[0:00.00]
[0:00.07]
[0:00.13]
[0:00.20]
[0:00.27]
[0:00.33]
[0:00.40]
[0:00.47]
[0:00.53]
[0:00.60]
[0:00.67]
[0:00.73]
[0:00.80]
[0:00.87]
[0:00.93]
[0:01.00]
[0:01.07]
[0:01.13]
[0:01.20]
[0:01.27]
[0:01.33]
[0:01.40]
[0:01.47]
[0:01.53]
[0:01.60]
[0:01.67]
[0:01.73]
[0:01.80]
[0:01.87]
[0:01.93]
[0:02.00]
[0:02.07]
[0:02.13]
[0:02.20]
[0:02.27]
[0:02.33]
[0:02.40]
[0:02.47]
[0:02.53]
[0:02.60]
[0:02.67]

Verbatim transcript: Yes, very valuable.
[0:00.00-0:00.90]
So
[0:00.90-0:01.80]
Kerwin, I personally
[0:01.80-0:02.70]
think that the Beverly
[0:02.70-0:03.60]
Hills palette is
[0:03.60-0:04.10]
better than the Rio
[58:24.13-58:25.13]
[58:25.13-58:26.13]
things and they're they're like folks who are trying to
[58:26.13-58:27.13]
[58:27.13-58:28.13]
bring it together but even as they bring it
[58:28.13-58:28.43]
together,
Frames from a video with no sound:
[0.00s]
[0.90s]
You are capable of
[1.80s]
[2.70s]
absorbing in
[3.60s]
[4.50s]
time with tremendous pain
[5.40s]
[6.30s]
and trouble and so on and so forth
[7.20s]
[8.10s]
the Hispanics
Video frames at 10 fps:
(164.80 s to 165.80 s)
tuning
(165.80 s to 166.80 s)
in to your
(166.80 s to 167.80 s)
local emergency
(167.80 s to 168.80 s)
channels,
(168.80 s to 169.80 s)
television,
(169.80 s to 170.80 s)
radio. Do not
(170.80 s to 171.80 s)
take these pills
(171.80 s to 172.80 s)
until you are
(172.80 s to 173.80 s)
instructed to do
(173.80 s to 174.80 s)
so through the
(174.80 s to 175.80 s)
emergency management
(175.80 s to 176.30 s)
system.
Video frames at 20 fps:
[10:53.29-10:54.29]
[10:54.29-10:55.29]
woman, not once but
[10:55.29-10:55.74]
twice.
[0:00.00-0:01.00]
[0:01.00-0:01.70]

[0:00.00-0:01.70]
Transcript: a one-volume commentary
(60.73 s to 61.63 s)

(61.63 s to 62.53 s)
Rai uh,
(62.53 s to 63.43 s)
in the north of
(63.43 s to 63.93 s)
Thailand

= = = = =

▶ **What you will do**:
Among the records above, extract exactly the lines from the line with "(171.80 s to 172.80 s)" to the line with "Transcript: a one-volume commentary", both lines included, and leave out the rest.

▶ **Written response**:
(171.80 s to 172.80 s)
until you are
(172.80 s to 173.80 s)
instructed to do
(173.80 s to 174.80 s)
so through the
(174.80 s to 175.80 s)
emergency management
(175.80 s to 176.30 s)
system.
Video frames at 20 fps:
[10:53.29-10:54.29]
[10:54.29-10:55.29]
woman, not once but
[10:55.29-10:55.74]
twice.
[0:00.00-0:01.00]
[0:01.00-0:01.70]

[0:00.00-0:01.70]
Transcript: a one-volume commentary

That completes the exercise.